Target: **overall ≥ 95 %**, every section ≥ 90 %. The final SARIF
output is archived at `audit/dsfb_robotics_scan.sarif.json`.

---

## Determinism guarantees

1. **Toolchain is pinned** (`rust-toolchain.toml` → rustc 1.85.1).
2. **Release profile** uses `lto = true`, `codegen-units = 1`,
   `panic = "abort"` (see `Cargo.toml`) so the final binary is
   deterministic in layout.
3. **No `RNG`** is seeded in the core engine. Any randomness used for
   dataset stratification is seeded deterministically from the
   dataset's SHA-256 (see `scripts/prepare_slices.py`, Phase 5).
4. **No floating-point non-associativity traps** in the hot path —
   the engine accumulates `f64` in a fixed summation order; use
   `cargo miri` (Phase 6) to double-check under strict provenance.

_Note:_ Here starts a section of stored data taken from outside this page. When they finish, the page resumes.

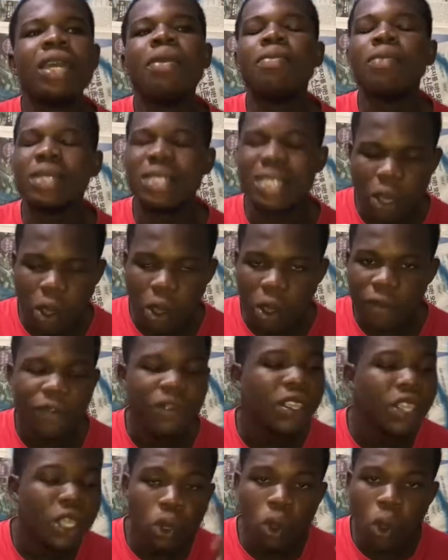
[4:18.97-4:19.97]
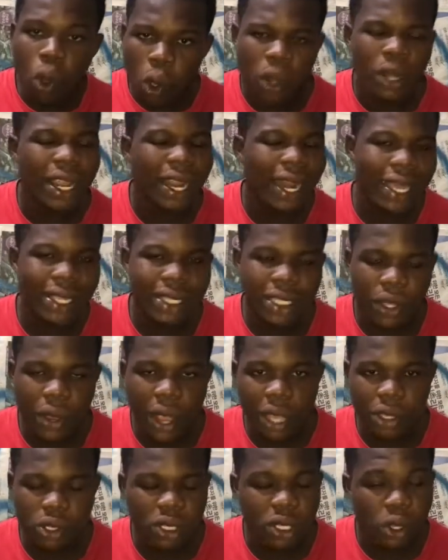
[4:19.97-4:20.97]
Mistake of he go the
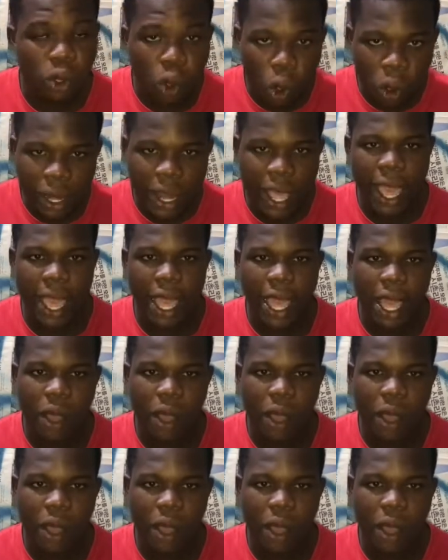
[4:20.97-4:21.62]
Nigeria, so he go there.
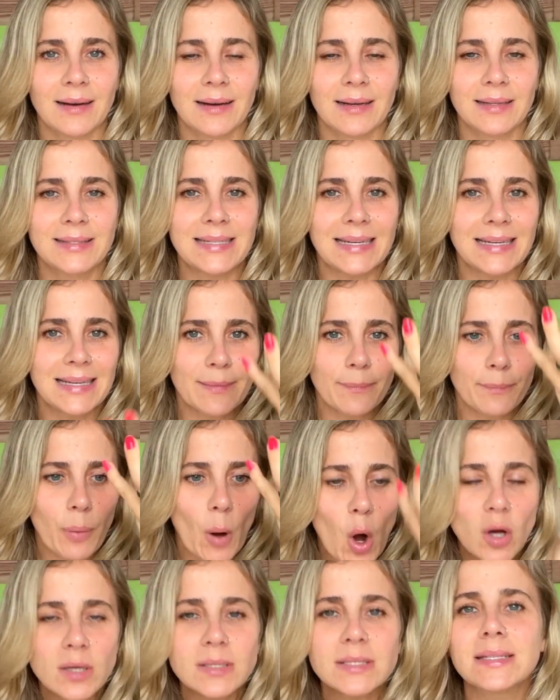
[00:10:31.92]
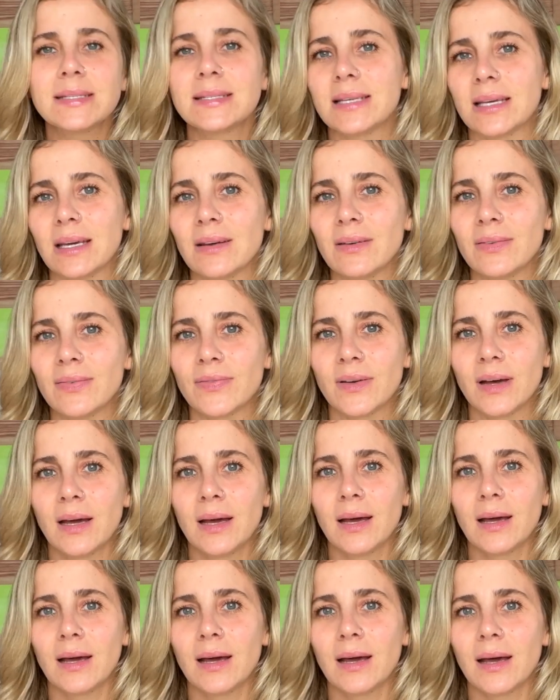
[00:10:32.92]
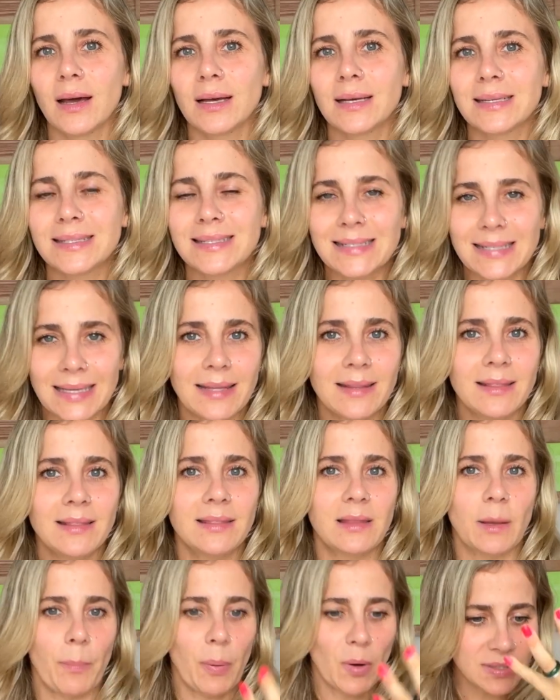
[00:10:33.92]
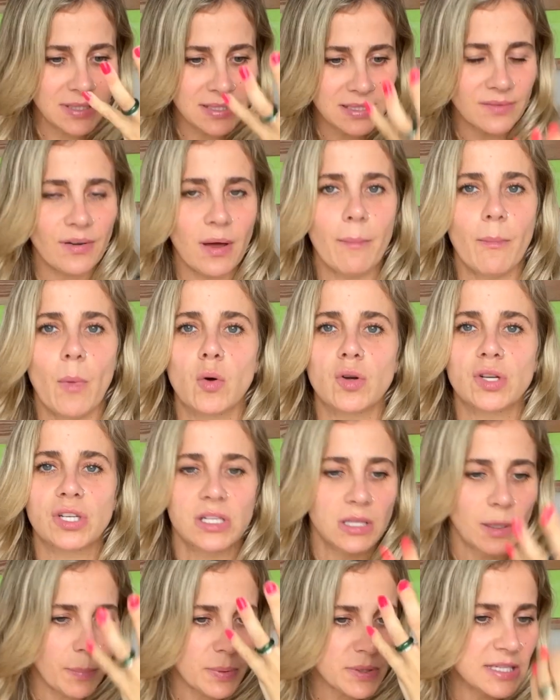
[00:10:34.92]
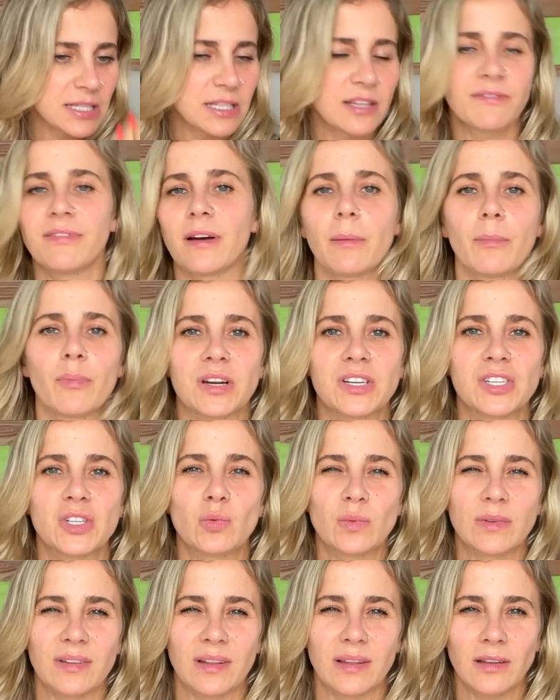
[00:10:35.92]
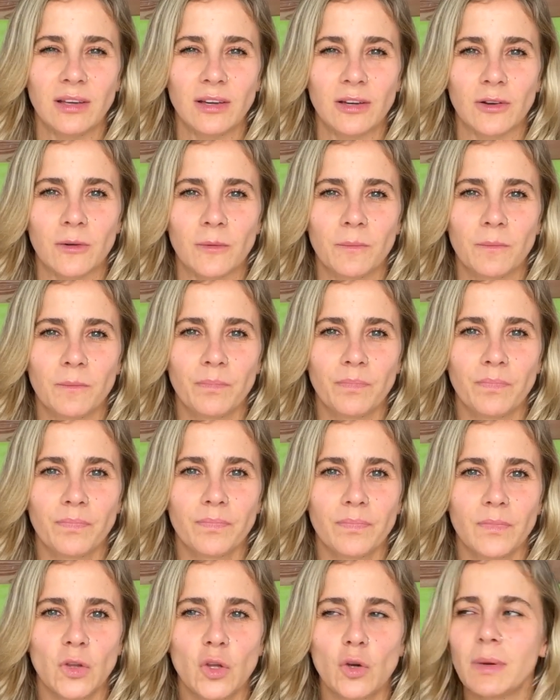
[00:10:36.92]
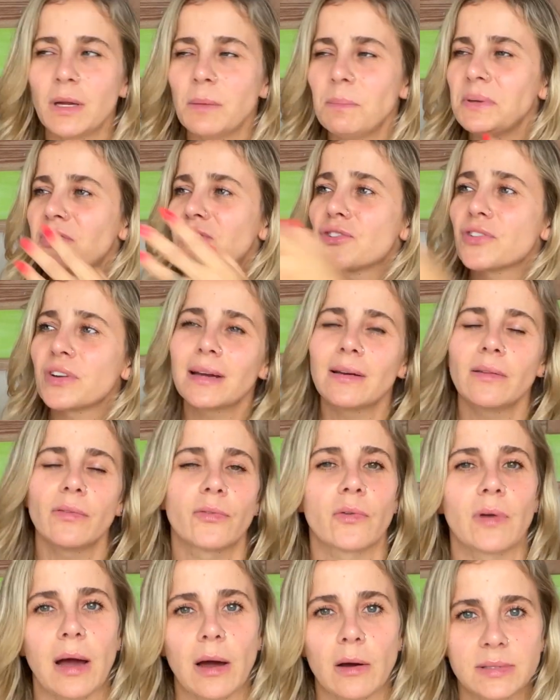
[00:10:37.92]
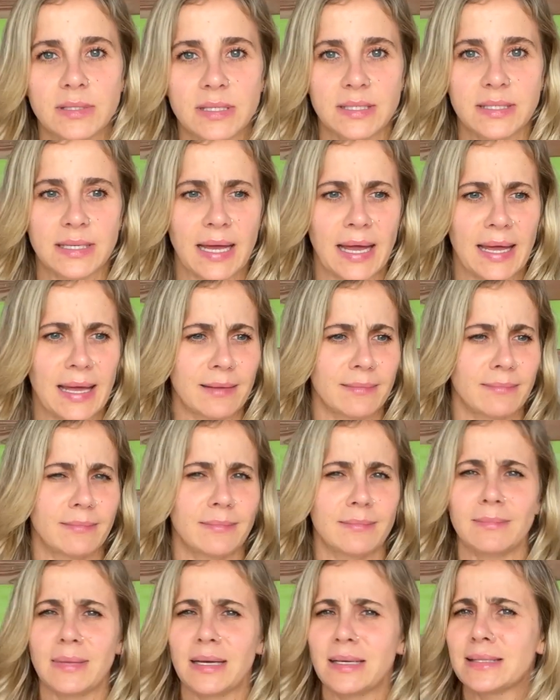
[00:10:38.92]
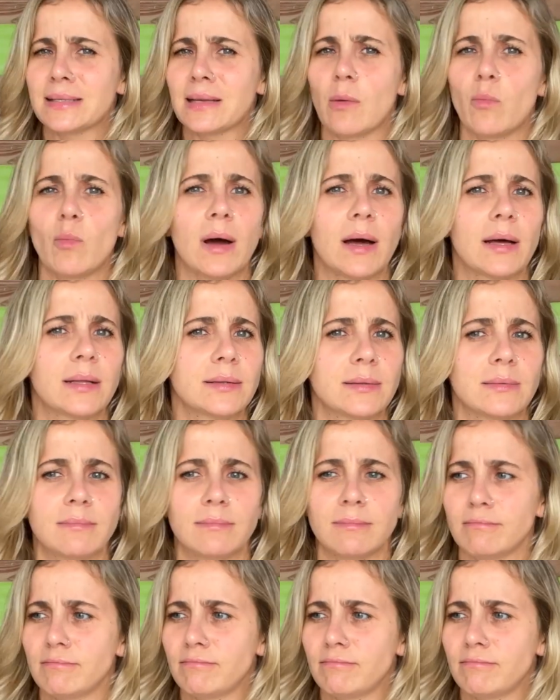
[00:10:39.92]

the positive sin, the positive emotion, the positive vibration within you. You may be triggered throughout the day and may someone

## Verifying an external reproduction

A third-party reproducer signals success by posting:

1. `audit/dsfb_robotics_scan.sarif.json` hash.
2. `paper-lock` output JSONs for each of the ten datasets.
3. `miri` transcript hashes for each of the three configurations.
4. `kani` result hashes for each harness.

These collectively fingerprint the reproducible build.